Reviews

Angel Milk – Télepopmusik

Label: Capitol/Emi

A panda in a wood playing a trumpet. Not a hugely conclusive lead-in to the album, but neither is it misleading. The same, bright starry nature-loving, creature loving cuddliness and surrealism that earmarks the Michel Gondrey directed videos to Bjork’s Bachelorette, Hyperballad and Human Nature is a spirit that’s continued here. Grand orchestral sweepscapes, weeping strings, giddy and ever so slightly discordant sequencer noises, brooding ambient passages and the rasping vocal purr of Angela McCluskey – like Bjork – but without the needless yelps – and like Nina Simone, even down the gratuitous big band flourishes on ‘Love’s Almighty’.

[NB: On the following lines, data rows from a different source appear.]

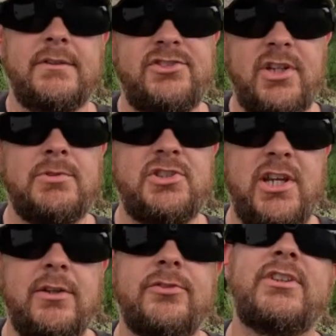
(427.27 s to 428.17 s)
some
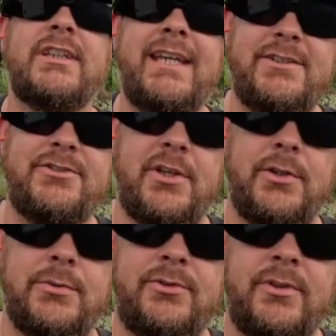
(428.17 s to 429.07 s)
shells catch
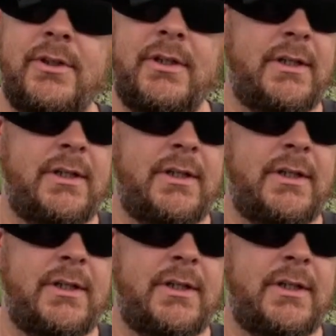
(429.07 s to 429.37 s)
those,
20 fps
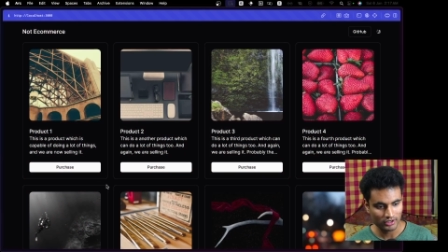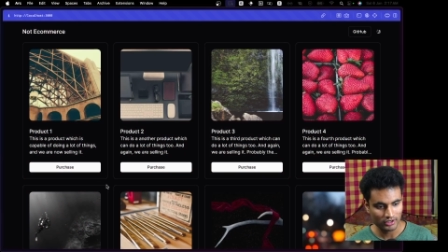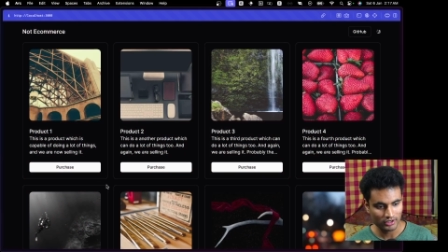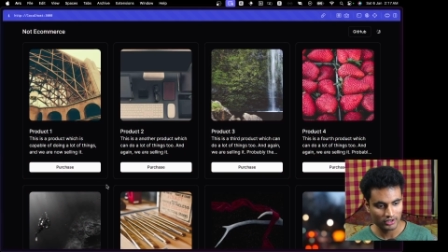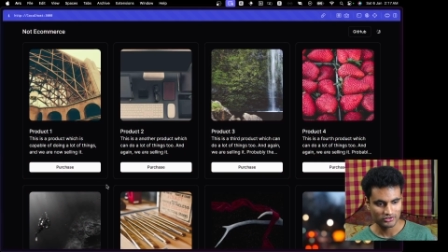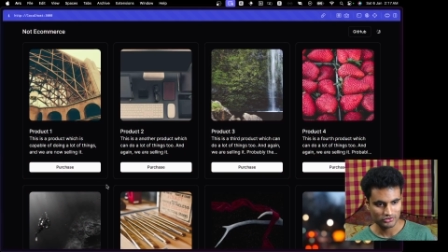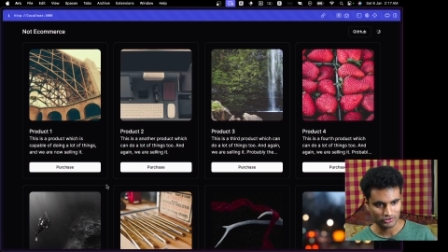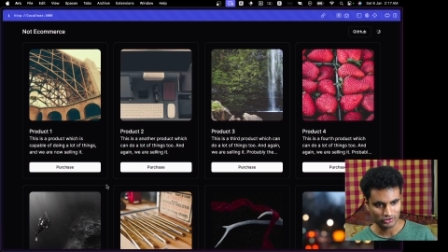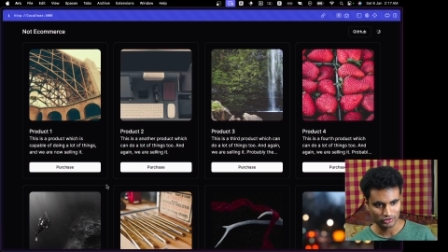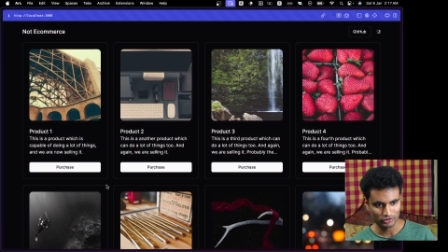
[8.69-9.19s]

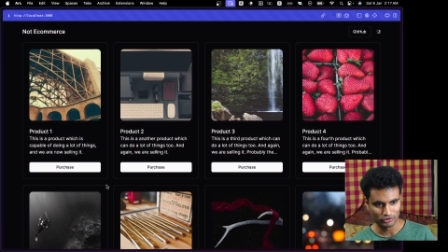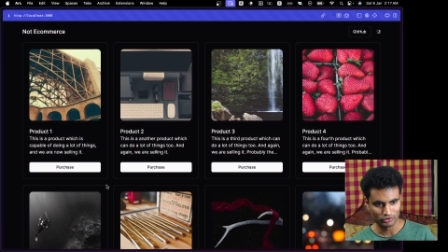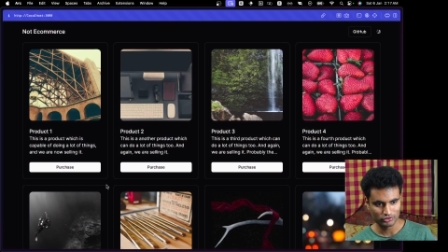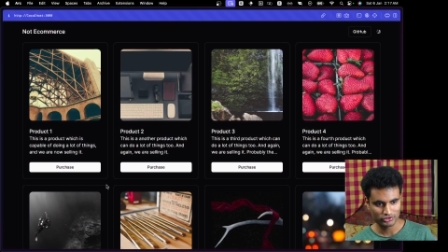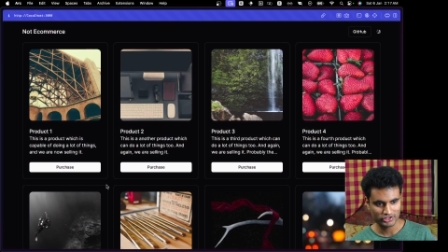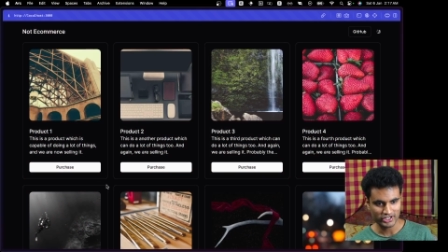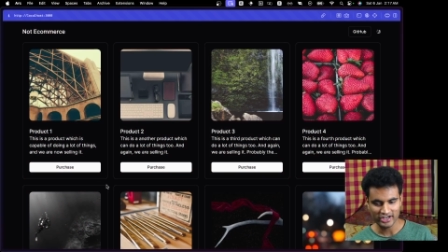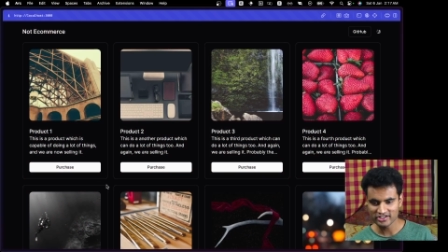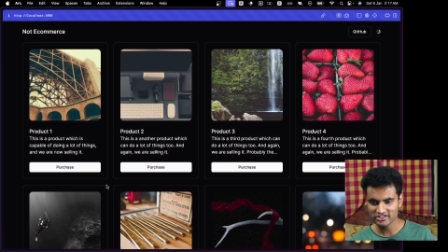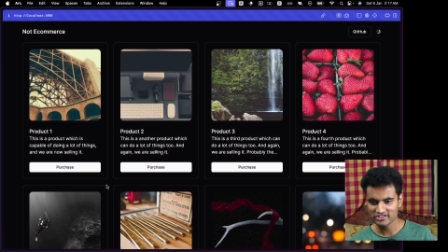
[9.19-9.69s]
So
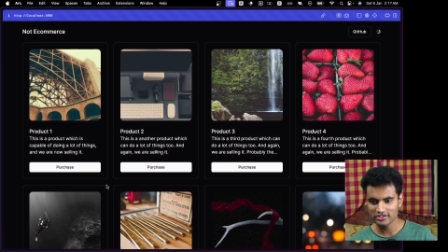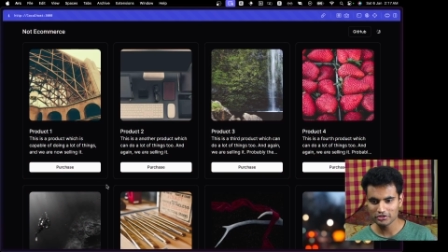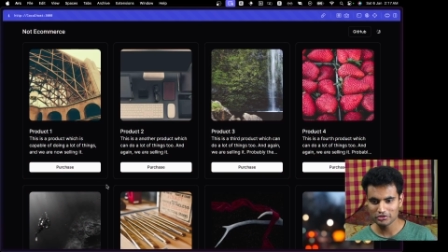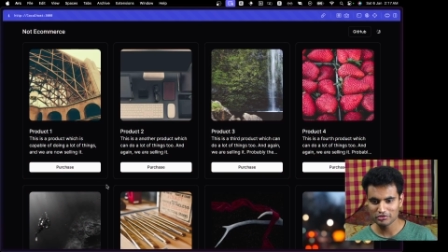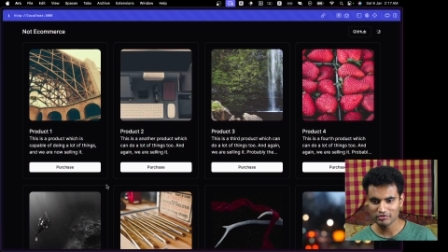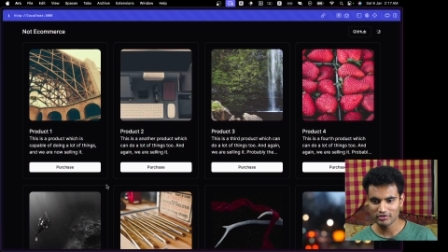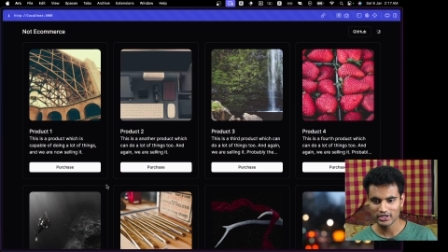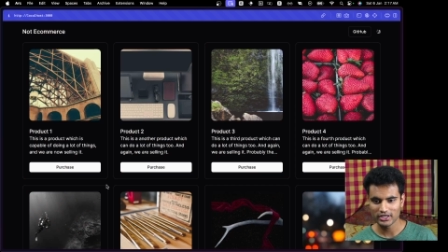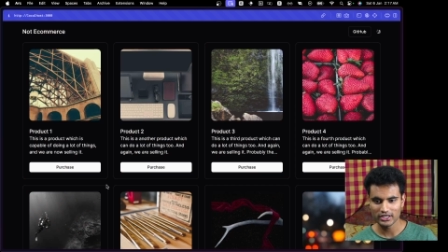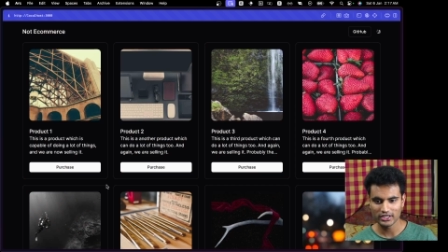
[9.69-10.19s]

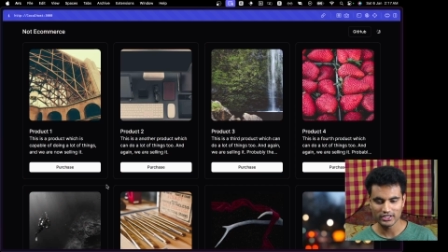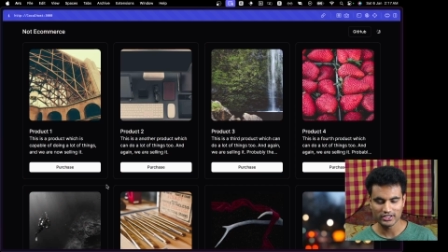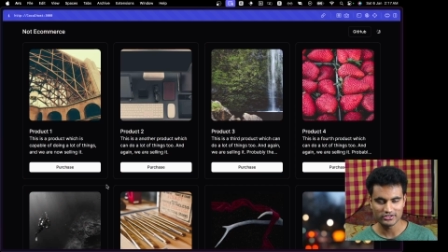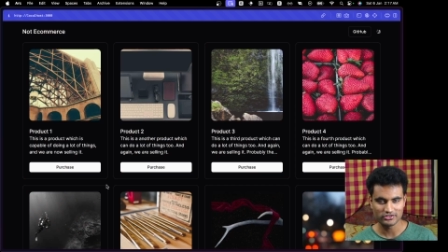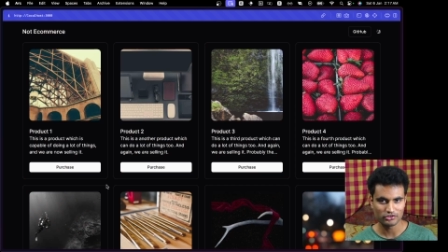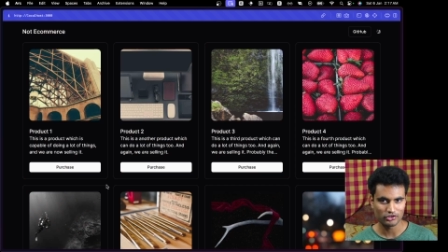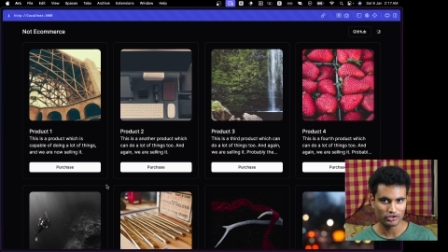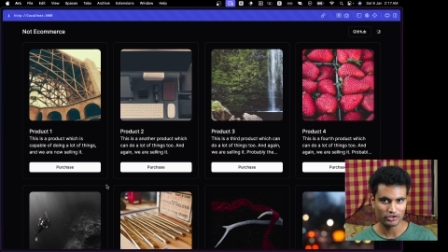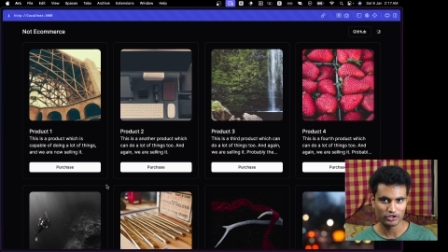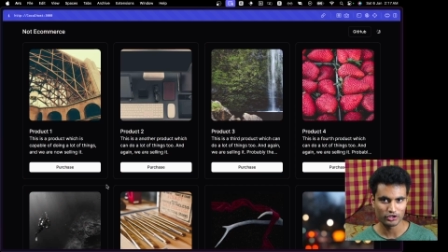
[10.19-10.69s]
shadcn-ui is
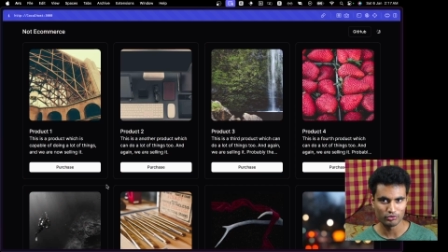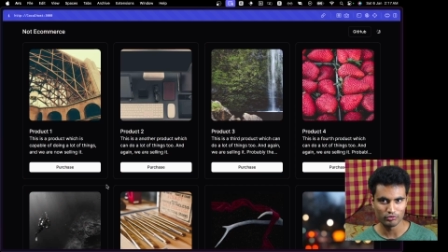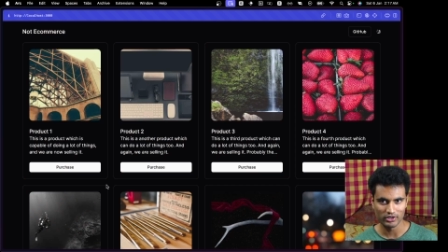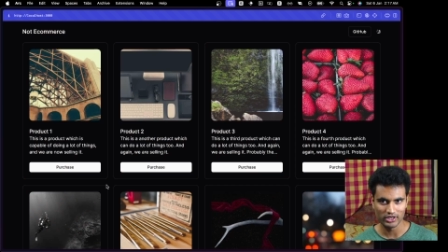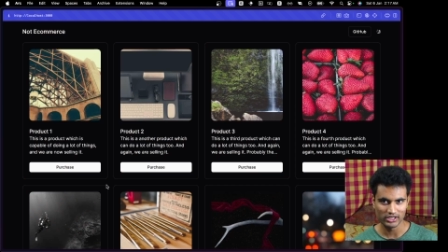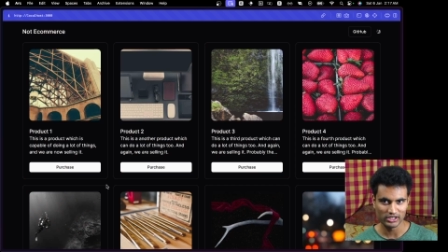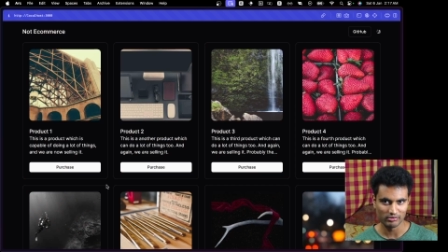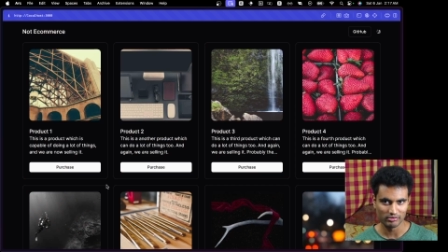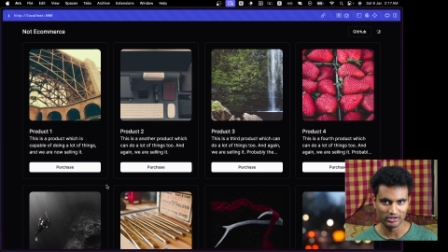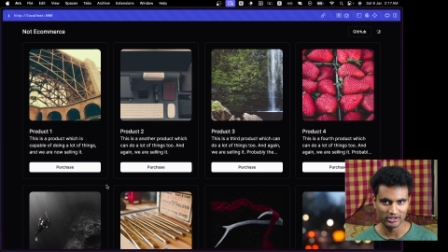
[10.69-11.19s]
not a UI
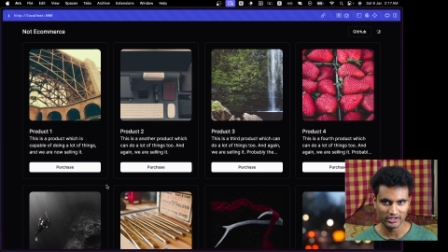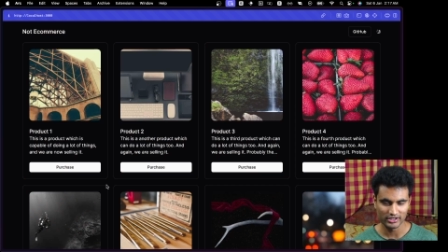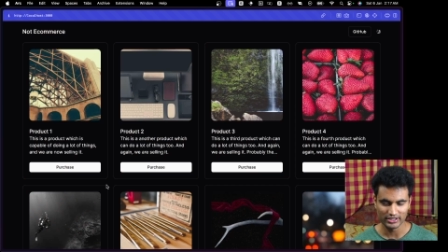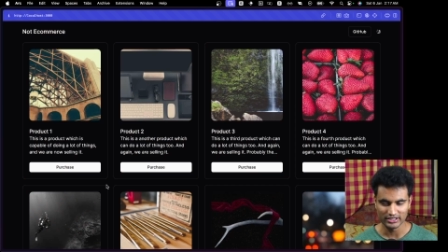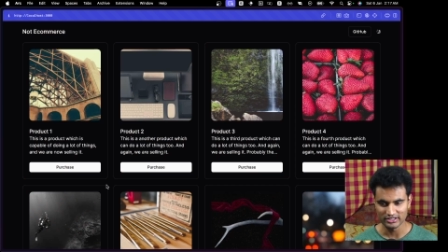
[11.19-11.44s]
library,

Feel like you’ve been somewhere like this before? Well you have. The band’s last album, ‘Genetic World’ plotted a very similar course and though fans are likely to be grateful that ‘Angel Milk’ enjoys a similar voyage of discovery, more critical minds might find themselves disappointed that the band have failed to force the boundaries still further. The gentle incandescence of tracks like ‘Brighton Beach’ and ‘Close’ fail to offend, but by that same token they fail to seduce you either. The success of tracks like ‘Breathe’ was assured by a perfectly balanced formula of mood and melody – and whilst much on this album has mood, the dissolute grandeur of the whole undertaking seems to have stripped it of the tunes. Like a picture without a foreground, a film without a cast the album coasts along in a perfectly agreeable fashion without really involving the listener at all. You’re impressed by all the effects, the attention to detail and the vivid flourishes of the strokes but you fail to be moved.

If you ask me, the album fails to really monopolise on the tremendous introduction provided by trumpet playing Panda. But what could ever follow that?